Code: // Mandelbrot iteration of a single point But it could also be the case that my understanding of the idea only really applies to Julia sets, not to the Mandelbrot set. Title: Re: smooth external angle of Mandelbrot set? Post by: claude on May 06, 2014, 06:29:11 PM I'm not looking for the fastest way, just the easiest to understand. Here's what I did: For each exterior pixel, trace its external ray through the C plane outwards accumulating bits in reverse order as you pass each dwell band - once the ray endpoint exceeds the bailout radius then reverse the bitstring. That gives you a path through the binary decomposition grid, you can use the final angle of the original iterate (once it passes the bailout radius) to get local coordinates within each binary decomposition cell for a bit more smoothing. http://www.math.nagoya-u.ac.jp/~kawahira/programs/mandel-exray.pdf has an algorithm for tracing rays from outwards in, it needs a bit of fiddling to trace from inwards out - in particular when crossing dwell bands you need to check which of the two angle doubling preimages is closer to the current ray endpoint (which you choose determines one bit of the output angle bitstring).
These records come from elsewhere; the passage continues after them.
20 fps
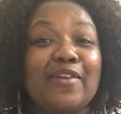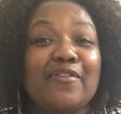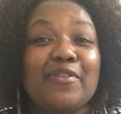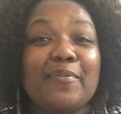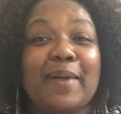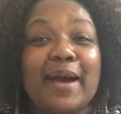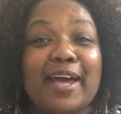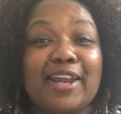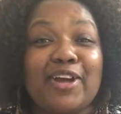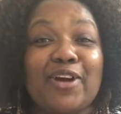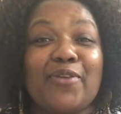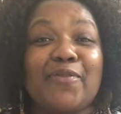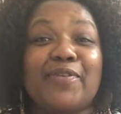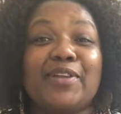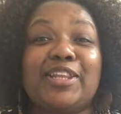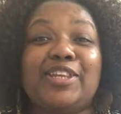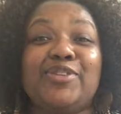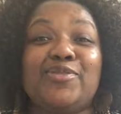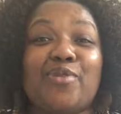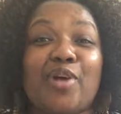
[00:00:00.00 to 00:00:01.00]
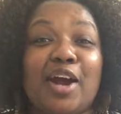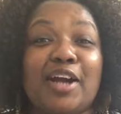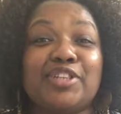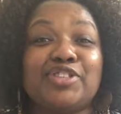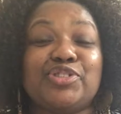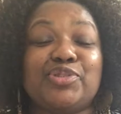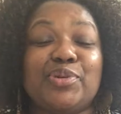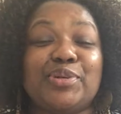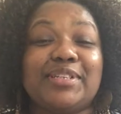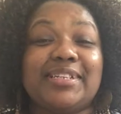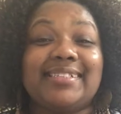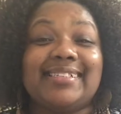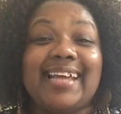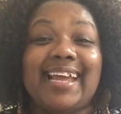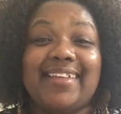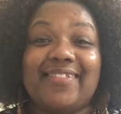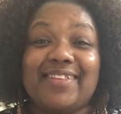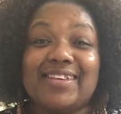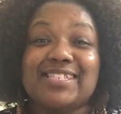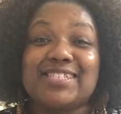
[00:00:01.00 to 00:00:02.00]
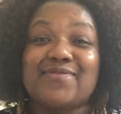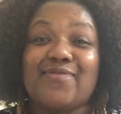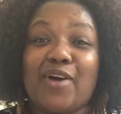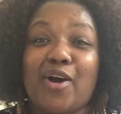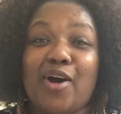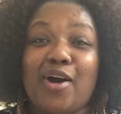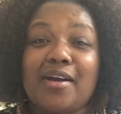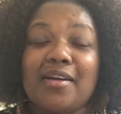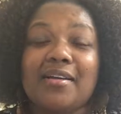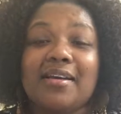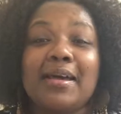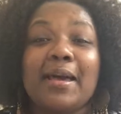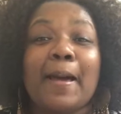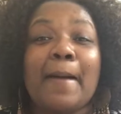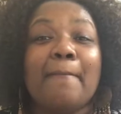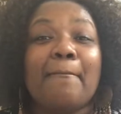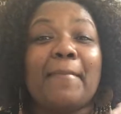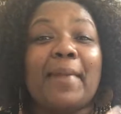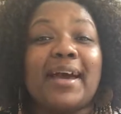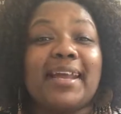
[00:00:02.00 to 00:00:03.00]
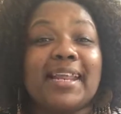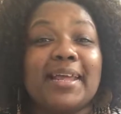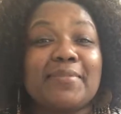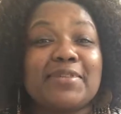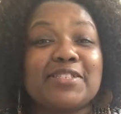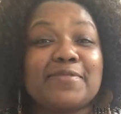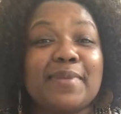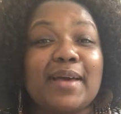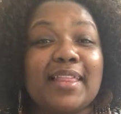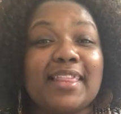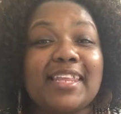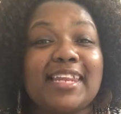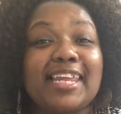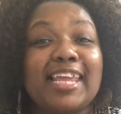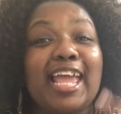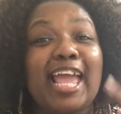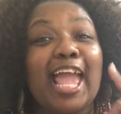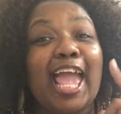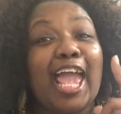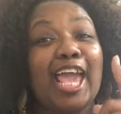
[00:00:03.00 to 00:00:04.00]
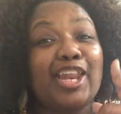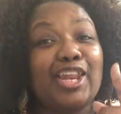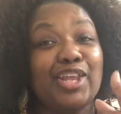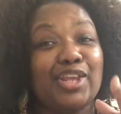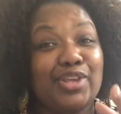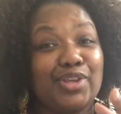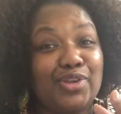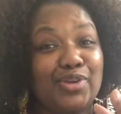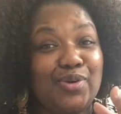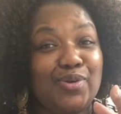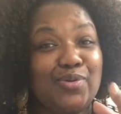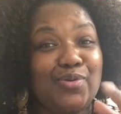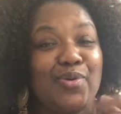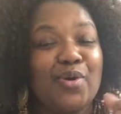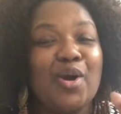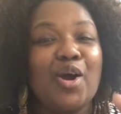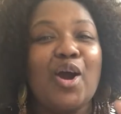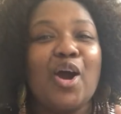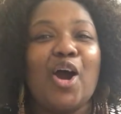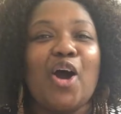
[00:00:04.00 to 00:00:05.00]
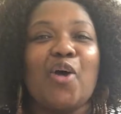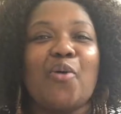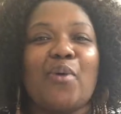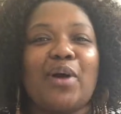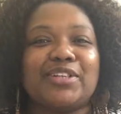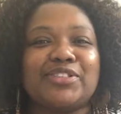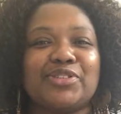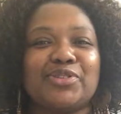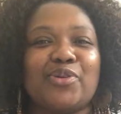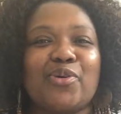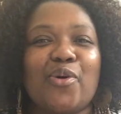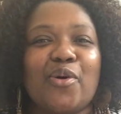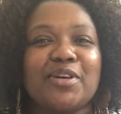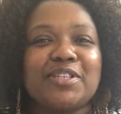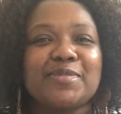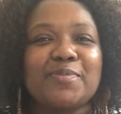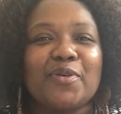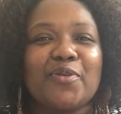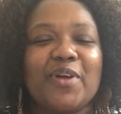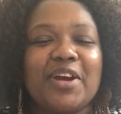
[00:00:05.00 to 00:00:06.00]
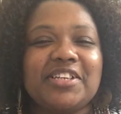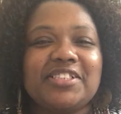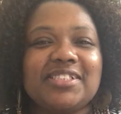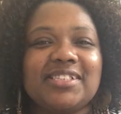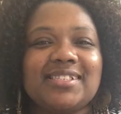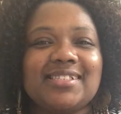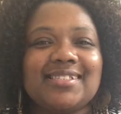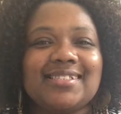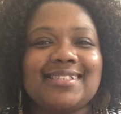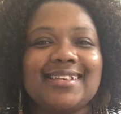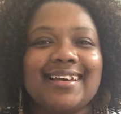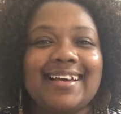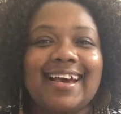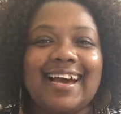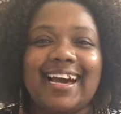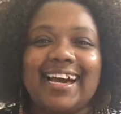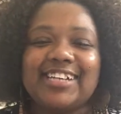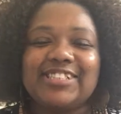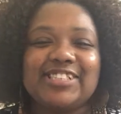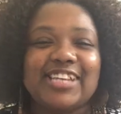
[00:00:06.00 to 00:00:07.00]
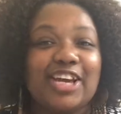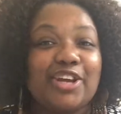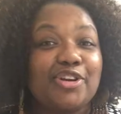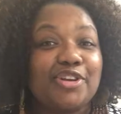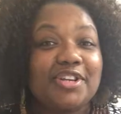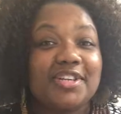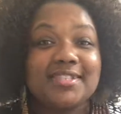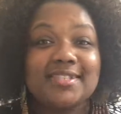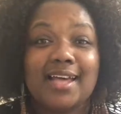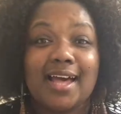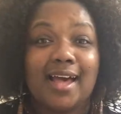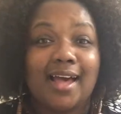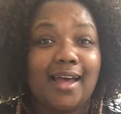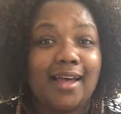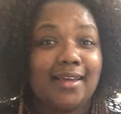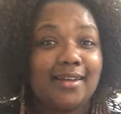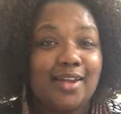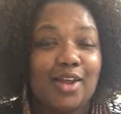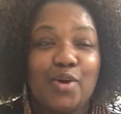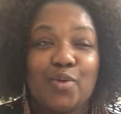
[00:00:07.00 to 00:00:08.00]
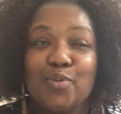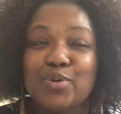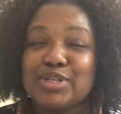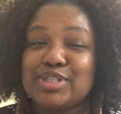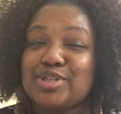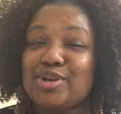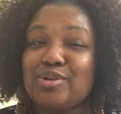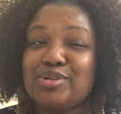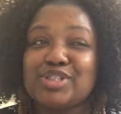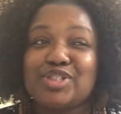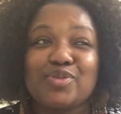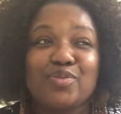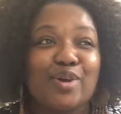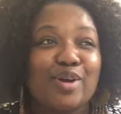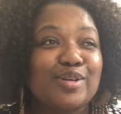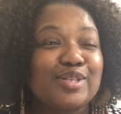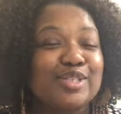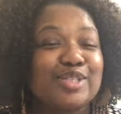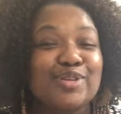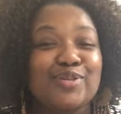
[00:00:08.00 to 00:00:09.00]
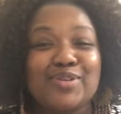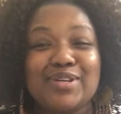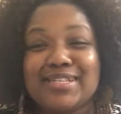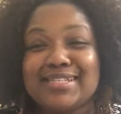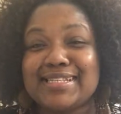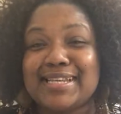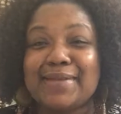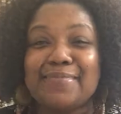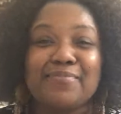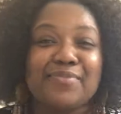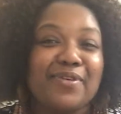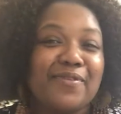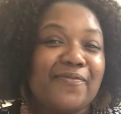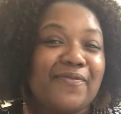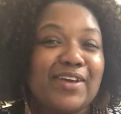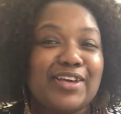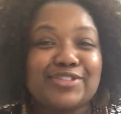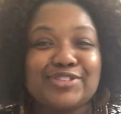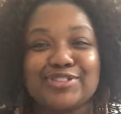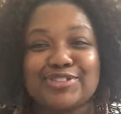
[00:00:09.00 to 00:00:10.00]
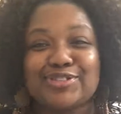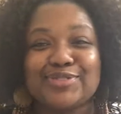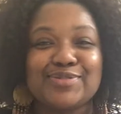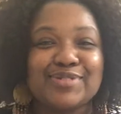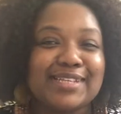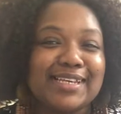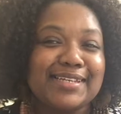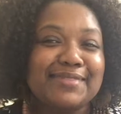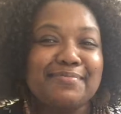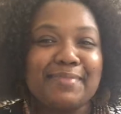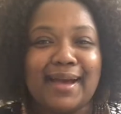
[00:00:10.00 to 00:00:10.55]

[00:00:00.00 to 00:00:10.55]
everybody. Hopefully, you are enjoying your day thus far. My name is Melanie, and you are watching Core Inspirations, a channel designed with social work students and professionals in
Here's one image I made (still from a video), using the angle field and potential to map a hyperbolic tiling to the exterior: http://mathr.co.uk/mandelbrot/2013-08-20_mandelbrot_exterior_hyperbolic_tiling.png Title: Re: smooth external angle of Mandelbrot set? Post by: laser blaster on May 06, 2014, 07:51:32 PM Wow, that's really cool! This opens up the door for some cool texture effects.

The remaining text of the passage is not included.